## Task prompt:
Please give back each line below unchanged; none of the pictures should appear.

## Exercise data:

+ + + + + + +

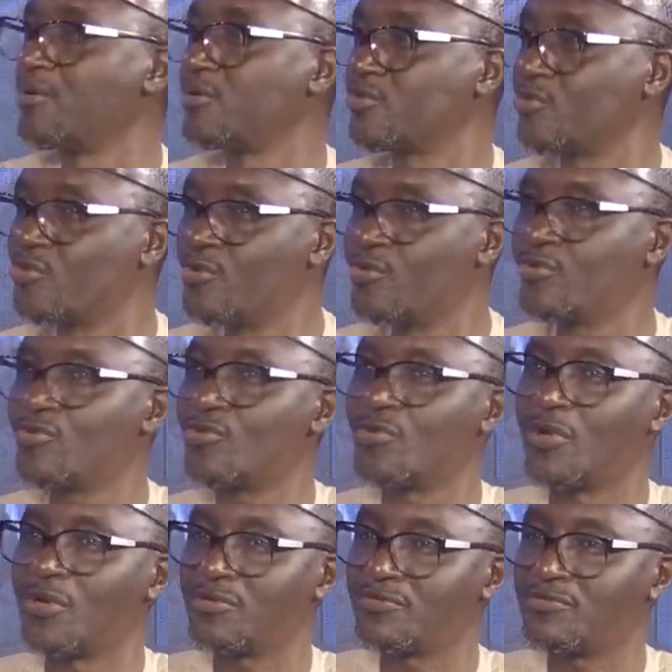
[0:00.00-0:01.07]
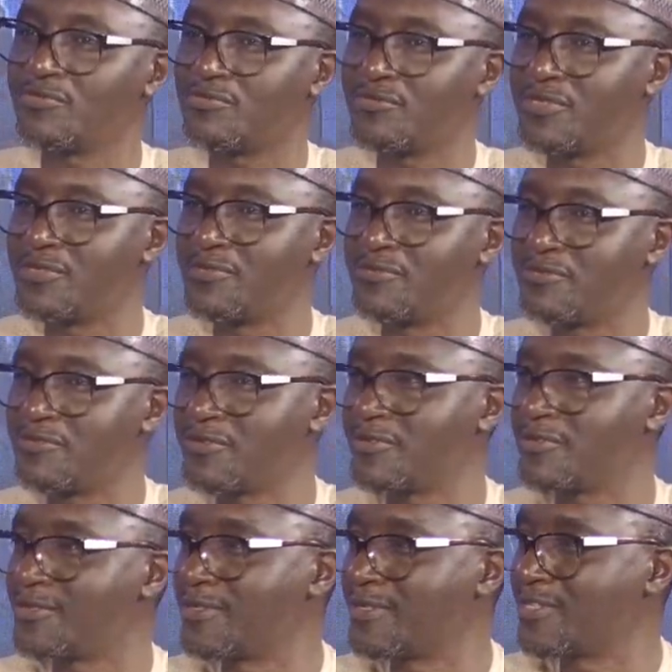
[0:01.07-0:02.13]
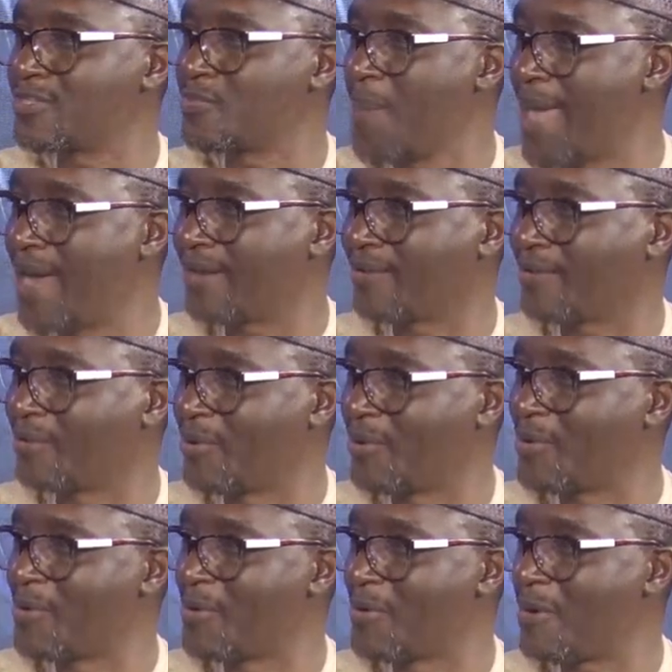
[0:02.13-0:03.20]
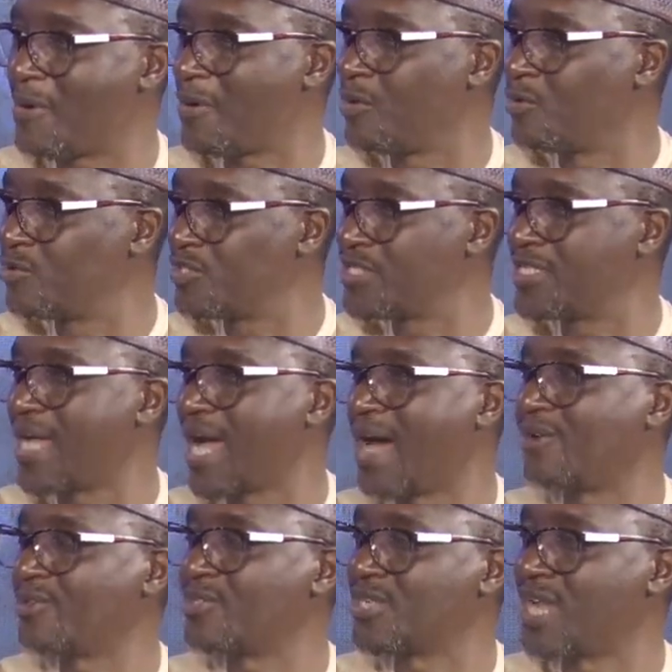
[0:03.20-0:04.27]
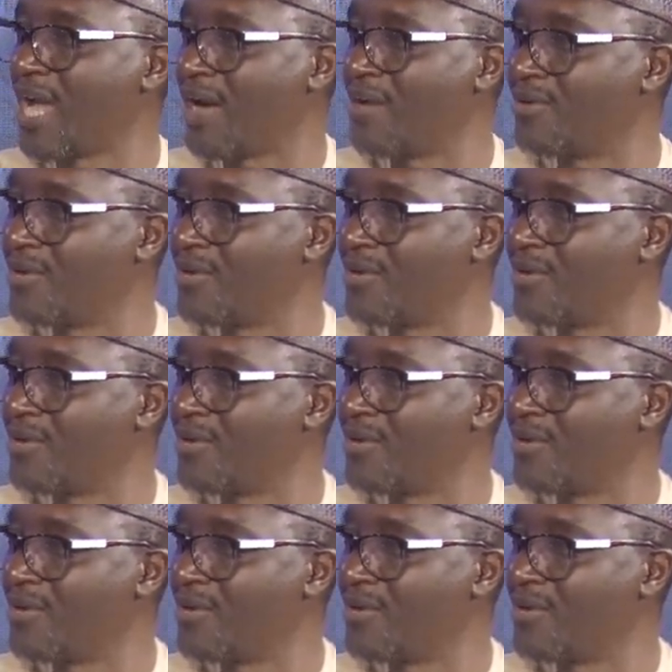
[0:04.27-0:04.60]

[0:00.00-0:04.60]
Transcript: of the schools, you know, the smell, you know, oozing out now.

+ + + + + + +

## Result below:
[0:00.00-0:01.07]
[0:01.07-0:02.13]
[0:02.13-0:03.20]
[0:03.20-0:04.27]
[0:04.27-0:04.60]

[0:00.00-0:04.60]
Transcript: of the schools, you know, the smell, you know, oozing out now.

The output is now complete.